> **YOUR OBJECTIVE**
Return nothing but the lines from the line with "Transcript: And when" through the last line of the entries that follow, copied exactly and free of pictures.
*** PROVIDED RECORDS ***
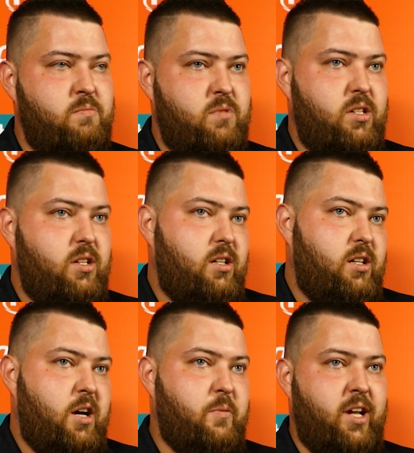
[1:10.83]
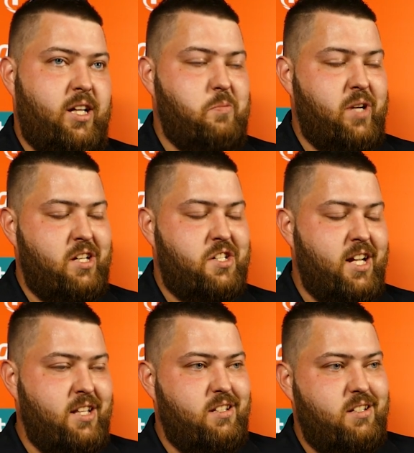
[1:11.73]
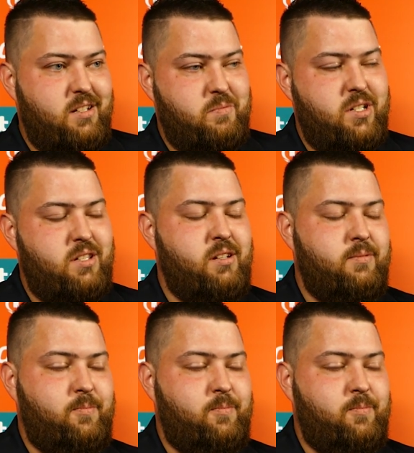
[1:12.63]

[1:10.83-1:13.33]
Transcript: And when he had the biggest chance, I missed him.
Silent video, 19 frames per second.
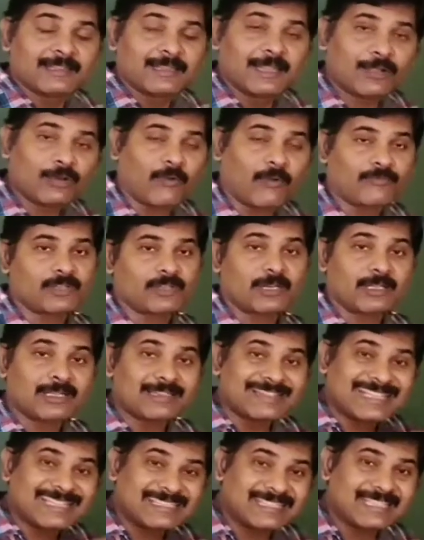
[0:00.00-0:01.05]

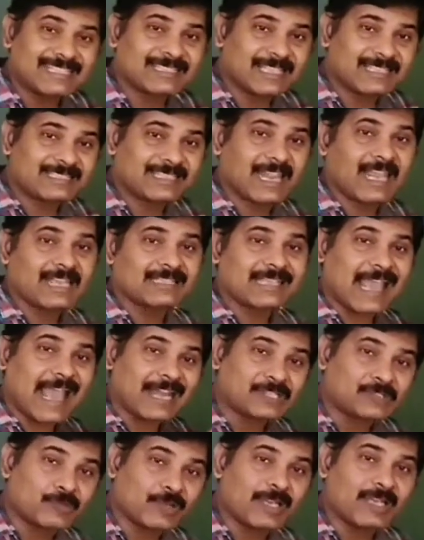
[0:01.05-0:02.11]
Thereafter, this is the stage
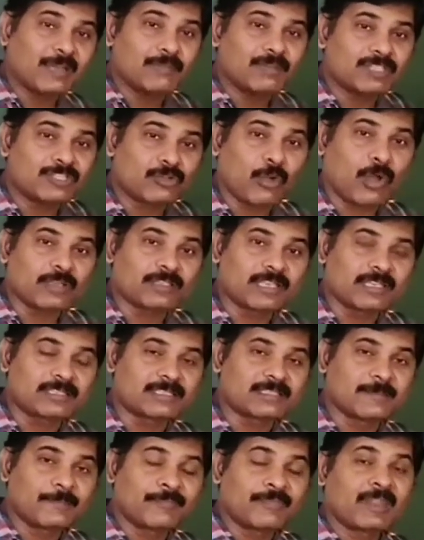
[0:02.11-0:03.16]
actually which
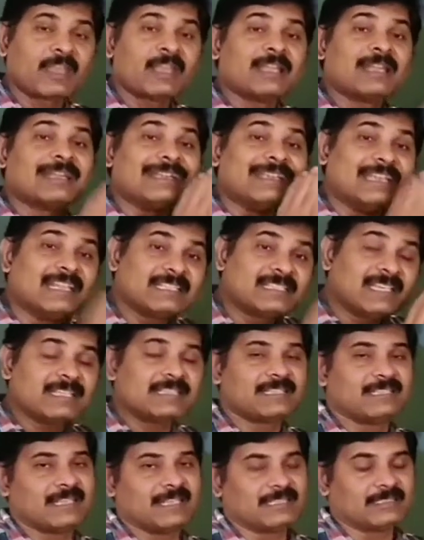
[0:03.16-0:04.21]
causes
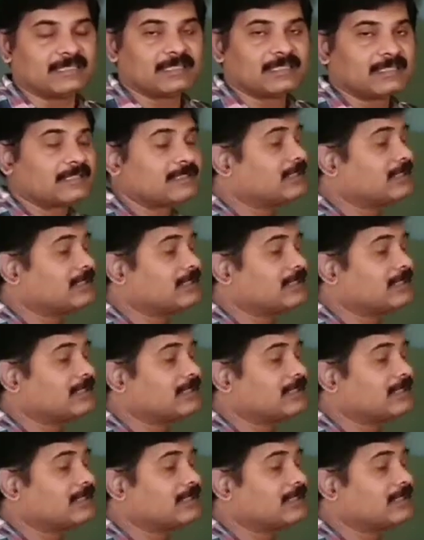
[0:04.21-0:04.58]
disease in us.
*** End of PROVIDED RECORDS ***
> **TASK OUTPUT**
Transcript: And when he had the biggest chance, I missed him.
Silent video, 19 frames per second.
[0:00.00-0:01.05]

[0:01.05-0:02.11]
Thereafter, this is the stage
[0:02.11-0:03.16]
actually which
[0:03.16-0:04.21]
causes
[0:04.21-0:04.58]
disease in us.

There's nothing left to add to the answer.